Hypocalcemia is the primary stimulus for increased secretion of parathyroid hormone, resulting in secondary hyperparathyroidism. Besides hypocalcemia, hyperphosphatemia can also induce parathyroid hormone secretion.

Increased Parathyroid Hormone (PTH)
Up-arrow Parachuting-thigh-droid with Harmonica

An increase in parathyroid hormone release due to external stimulation characterizes secondary hyperparathyroidism.

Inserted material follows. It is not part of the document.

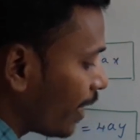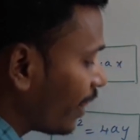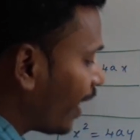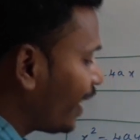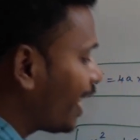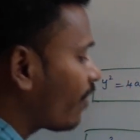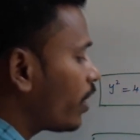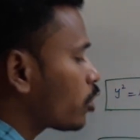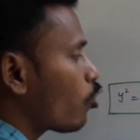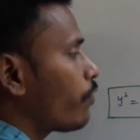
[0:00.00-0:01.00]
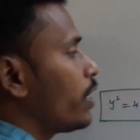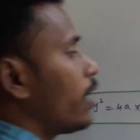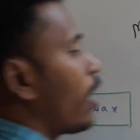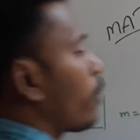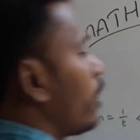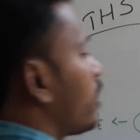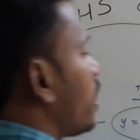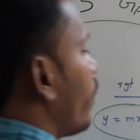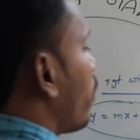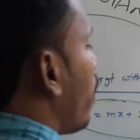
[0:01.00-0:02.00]
the equation of the normal is
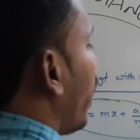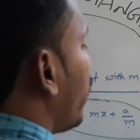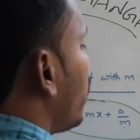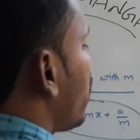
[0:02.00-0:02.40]
given by this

Increased Alkaline Phosphatase (ALK-P)
Up-arrow Elk-P

Increased alkaline phosphatase levels can be seen in patients with hyperparathyroidism due to high bone turnover from the increased parathyroid hormone.
Levels may be normal in primary hyperparathyroidism due to the presence of hypercalcemia. This is different from secondary, which presents with hypocalcemia resulting in an obvious increased alkaline phosphatase level.

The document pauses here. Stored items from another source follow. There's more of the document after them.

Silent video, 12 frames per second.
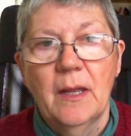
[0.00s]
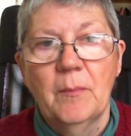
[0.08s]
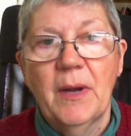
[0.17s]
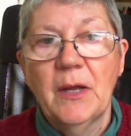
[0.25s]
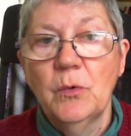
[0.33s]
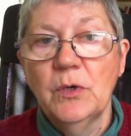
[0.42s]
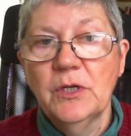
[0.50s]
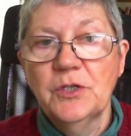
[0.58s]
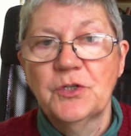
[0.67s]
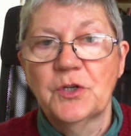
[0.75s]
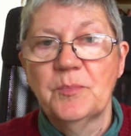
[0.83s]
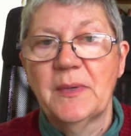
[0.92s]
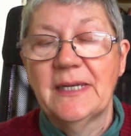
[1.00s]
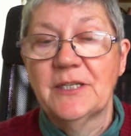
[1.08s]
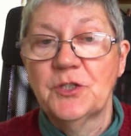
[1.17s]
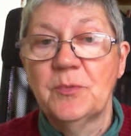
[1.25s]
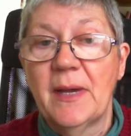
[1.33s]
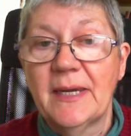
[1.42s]
My work took me
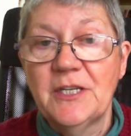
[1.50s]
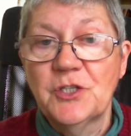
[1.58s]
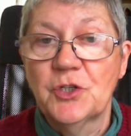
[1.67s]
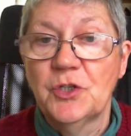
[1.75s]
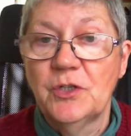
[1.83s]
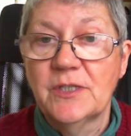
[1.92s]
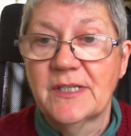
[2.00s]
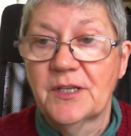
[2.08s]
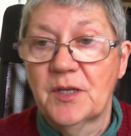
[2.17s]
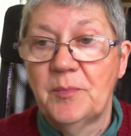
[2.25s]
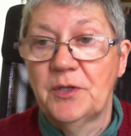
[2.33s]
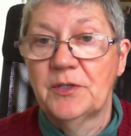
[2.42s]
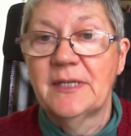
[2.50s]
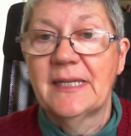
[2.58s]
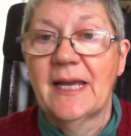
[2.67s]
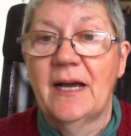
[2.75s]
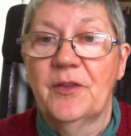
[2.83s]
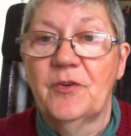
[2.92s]
into many schools and community
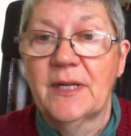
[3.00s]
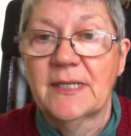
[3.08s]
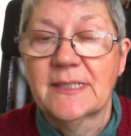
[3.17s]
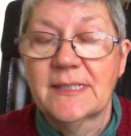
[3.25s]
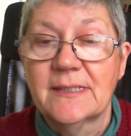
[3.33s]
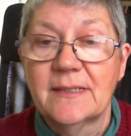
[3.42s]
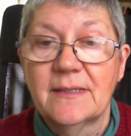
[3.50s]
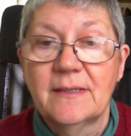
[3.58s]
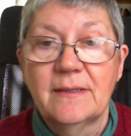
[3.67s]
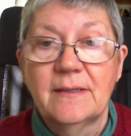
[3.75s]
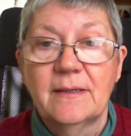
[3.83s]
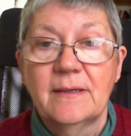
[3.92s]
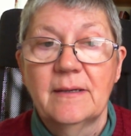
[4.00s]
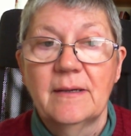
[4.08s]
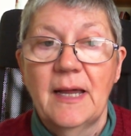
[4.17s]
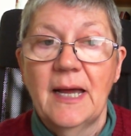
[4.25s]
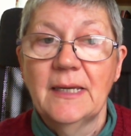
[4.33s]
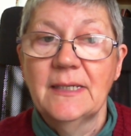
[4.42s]
gatherings
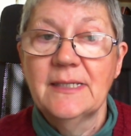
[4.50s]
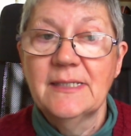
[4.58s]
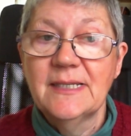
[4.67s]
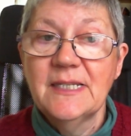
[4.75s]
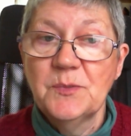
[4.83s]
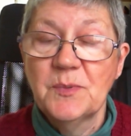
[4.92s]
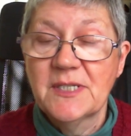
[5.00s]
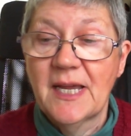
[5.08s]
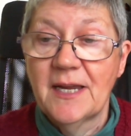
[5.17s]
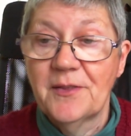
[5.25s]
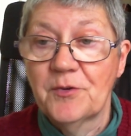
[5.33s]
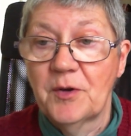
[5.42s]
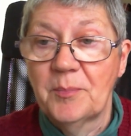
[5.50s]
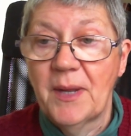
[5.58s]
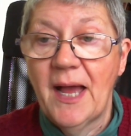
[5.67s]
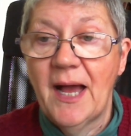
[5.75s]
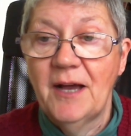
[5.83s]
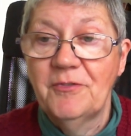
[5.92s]
and as this was either on
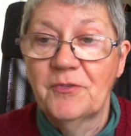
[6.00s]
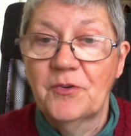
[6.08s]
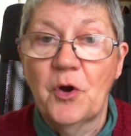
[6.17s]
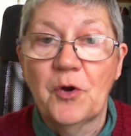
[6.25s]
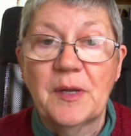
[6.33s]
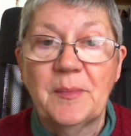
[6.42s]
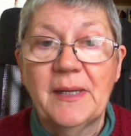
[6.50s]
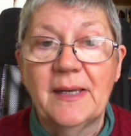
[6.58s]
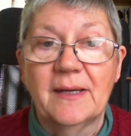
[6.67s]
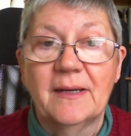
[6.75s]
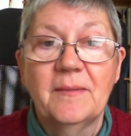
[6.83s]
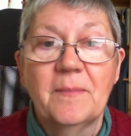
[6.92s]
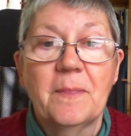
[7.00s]
behalf of Corrymeela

Reactive Parathyroid Hyperplasia
Reaction-hyped Parachute-thigh-droid Hiker-plates

Reactive parathyroid hyperplasia occurs in response to increased PTH levels. These secretions are induced by hypocalcemia, hyperphosphatemia, and vitamin D deficiency.

Chronic Kidney Disease
Crone Kidney

Chronic kidney disease is the most common cause of secondary hyperparathyroidism. It occurs due to the failure of the kidney to excrete phosphate, resulting in hyperphosphatemia. This will lead to the secretion of parathyroid hormones.

Vitamin D Deficiency
Viking Daisy locked up

The low level of vitamin D on vitamin D deficiency will cause an increase in the PTH level, resulting in secondary hyperparathyroidism.
In normal conditions, active vitamin D suppresses PTH secretion.

Laboratory Tests
Lab-coat and Test-tubes

Laboratory tests are the primary tool for diagnosing a patient with suspected secondary hyperparathyroidism. Increased parathyroid hormone will indicate hyperparathyroidism. The difference between primary and secondary hyperparathyroidism is based on the serum level of calcium and phosphate. Calcium will be high in primary and low in secondary. Phosphate will be low in primary and high in secondary.

Treat Underlying Disorder
Treating Disorders Under the Table

The primary treatment of secondary hyperparathyroidism focuses on treating the underlying disorder. Renal failure is treated by renal transplant, and vitamin D deficiency by increasing vitamin D to the normal range. If all of the treatments fail to cure the patient, medication and surgery could be used.

Phosphate Binders
Phosphate Binder

Initiation of phosphate binder treatment will help to reduce the high level of phosphate. These include calcium acetate, lanthanum, or sevelamer.

Vitamin D Supplements
Viking (D) Daisy

Active vitamin D compounds such as calcitriol can help increase calcium levels by improving the absorption of calcium and phosphorous in the gut. These will decrease the synthesis of parathyroid hormone.